**Task requirements**
Repeat each record exactly as written, and drop any images.

**Input data**
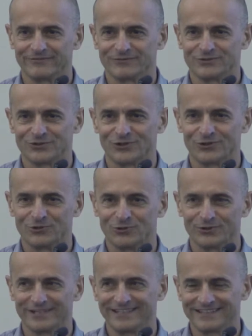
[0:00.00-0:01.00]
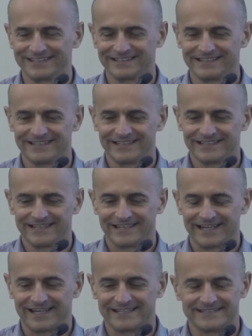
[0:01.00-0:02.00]
for John Courtney,
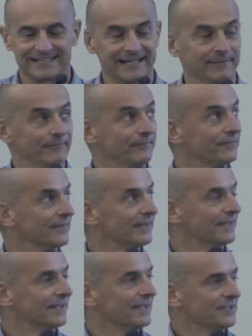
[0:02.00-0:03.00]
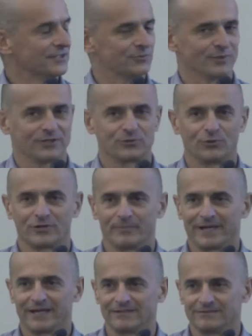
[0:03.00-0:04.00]
and just want to talk
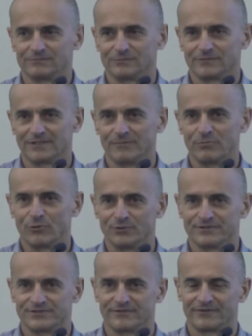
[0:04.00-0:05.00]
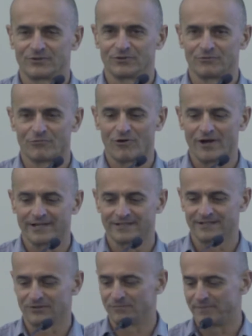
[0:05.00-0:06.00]
about the importance of a good grind
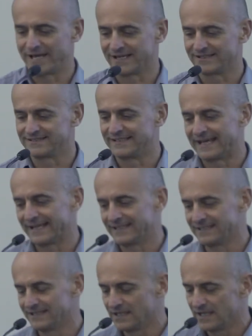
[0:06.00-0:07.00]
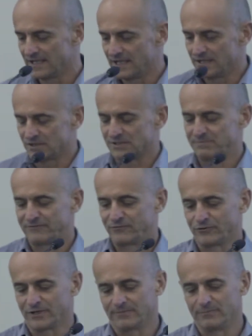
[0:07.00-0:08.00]
and good powder today. Just
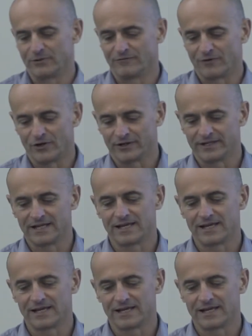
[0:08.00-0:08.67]
before I move on,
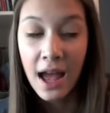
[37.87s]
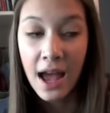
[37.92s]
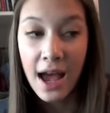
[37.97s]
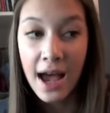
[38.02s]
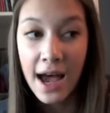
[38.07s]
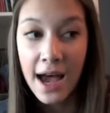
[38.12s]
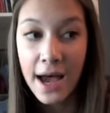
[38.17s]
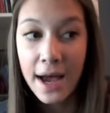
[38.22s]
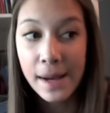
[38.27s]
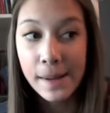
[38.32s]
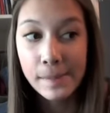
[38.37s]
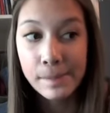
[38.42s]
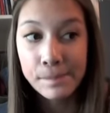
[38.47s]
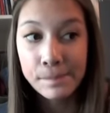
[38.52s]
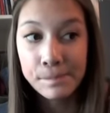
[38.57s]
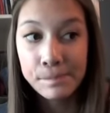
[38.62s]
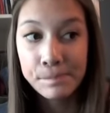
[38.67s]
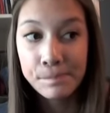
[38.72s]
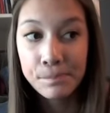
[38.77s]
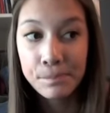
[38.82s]

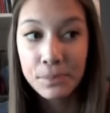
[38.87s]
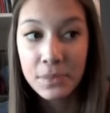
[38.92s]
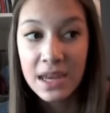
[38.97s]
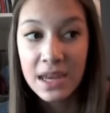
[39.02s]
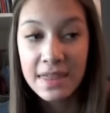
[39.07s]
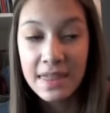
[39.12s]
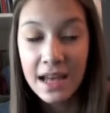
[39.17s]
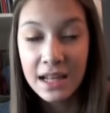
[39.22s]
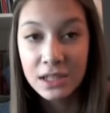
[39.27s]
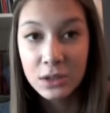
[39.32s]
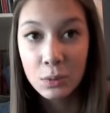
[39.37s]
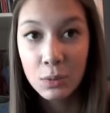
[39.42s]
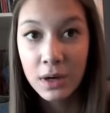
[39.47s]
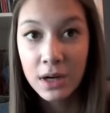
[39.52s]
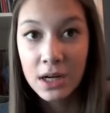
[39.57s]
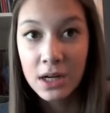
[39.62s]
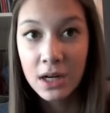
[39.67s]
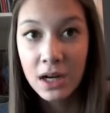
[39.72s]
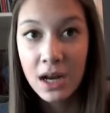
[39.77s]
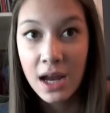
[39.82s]
Um, and that's
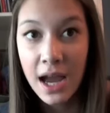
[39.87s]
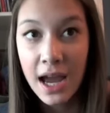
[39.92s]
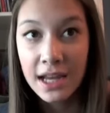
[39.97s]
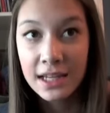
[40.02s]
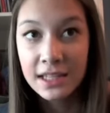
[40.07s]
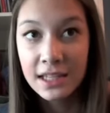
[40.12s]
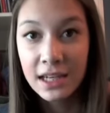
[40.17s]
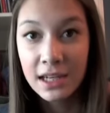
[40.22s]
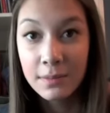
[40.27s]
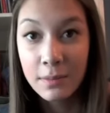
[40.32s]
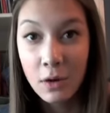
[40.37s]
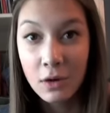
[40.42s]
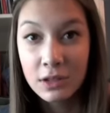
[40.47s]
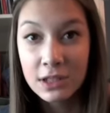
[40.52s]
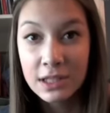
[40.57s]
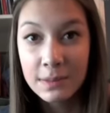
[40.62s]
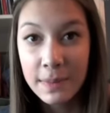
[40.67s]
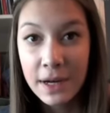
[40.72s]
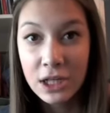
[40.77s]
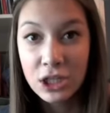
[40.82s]
where I did
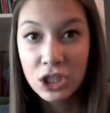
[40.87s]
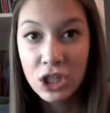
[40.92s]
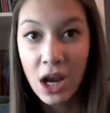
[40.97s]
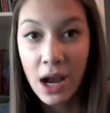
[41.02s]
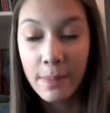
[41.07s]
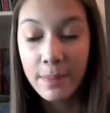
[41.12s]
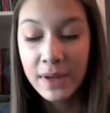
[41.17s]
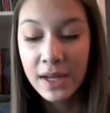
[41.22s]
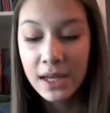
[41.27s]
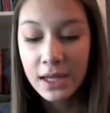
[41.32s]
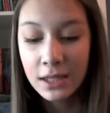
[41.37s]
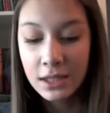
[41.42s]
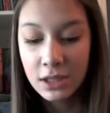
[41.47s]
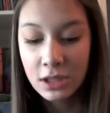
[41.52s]
most of my shopping.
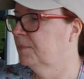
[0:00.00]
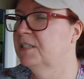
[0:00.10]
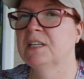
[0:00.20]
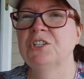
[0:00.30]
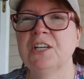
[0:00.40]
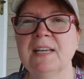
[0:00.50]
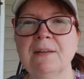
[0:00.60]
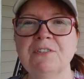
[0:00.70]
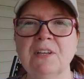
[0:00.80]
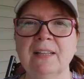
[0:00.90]
Stitchy
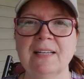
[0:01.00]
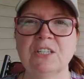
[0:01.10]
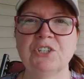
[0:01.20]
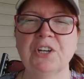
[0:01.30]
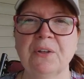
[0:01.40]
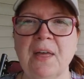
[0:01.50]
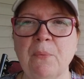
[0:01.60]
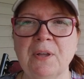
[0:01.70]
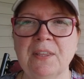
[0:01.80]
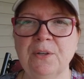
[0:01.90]
gifts. I'd like to share that
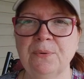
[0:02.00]
with you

**Written reply**
[0:00.00-0:01.00]
[0:01.00-0:02.00]
for John Courtney,
[0:02.00-0:03.00]
[0:03.00-0:04.00]
and just want to talk
[0:04.00-0:05.00]
[0:05.00-0:06.00]
about the importance of a good grind
[0:06.00-0:07.00]
[0:07.00-0:08.00]
and good powder today. Just
[0:08.00-0:08.67]
before I move on,
[37.87s]
[37.92s]
[37.97s]
[38.02s]
[38.07s]
[38.12s]
[38.17s]
[38.22s]
[38.27s]
[38.32s]
[38.37s]
[38.42s]
[38.47s]
[38.52s]
[38.57s]
[38.62s]
[38.67s]
[38.72s]
[38.77s]
[38.82s]

[38.87s]
[38.92s]
[38.97s]
[39.02s]
[39.07s]
[39.12s]
[39.17s]
[39.22s]
[39.27s]
[39.32s]
[39.37s]
[39.42s]
[39.47s]
[39.52s]
[39.57s]
[39.62s]
[39.67s]
[39.72s]
[39.77s]
[39.82s]
Um, and that's
[39.87s]
[39.92s]
[39.97s]
[40.02s]
[40.07s]
[40.12s]
[40.17s]
[40.22s]
[40.27s]
[40.32s]
[40.37s]
[40.42s]
[40.47s]
[40.52s]
[40.57s]
[40.62s]
[40.67s]
[40.72s]
[40.77s]
[40.82s]
where I did
[40.87s]
[40.92s]
[40.97s]
[41.02s]
[41.07s]
[41.12s]
[41.17s]
[41.22s]
[41.27s]
[41.32s]
[41.37s]
[41.42s]
[41.47s]
[41.52s]
most of my shopping.
[0:00.00]
[0:00.10]
[0:00.20]
[0:00.30]
[0:00.40]
[0:00.50]
[0:00.60]
[0:00.70]
[0:00.80]
[0:00.90]
Stitchy
[0:01.00]
[0:01.10]
[0:01.20]
[0:01.30]
[0:01.40]
[0:01.50]
[0:01.60]
[0:01.70]
[0:01.80]
[0:01.90]
gifts. I'd like to share that
[0:02.00]
with you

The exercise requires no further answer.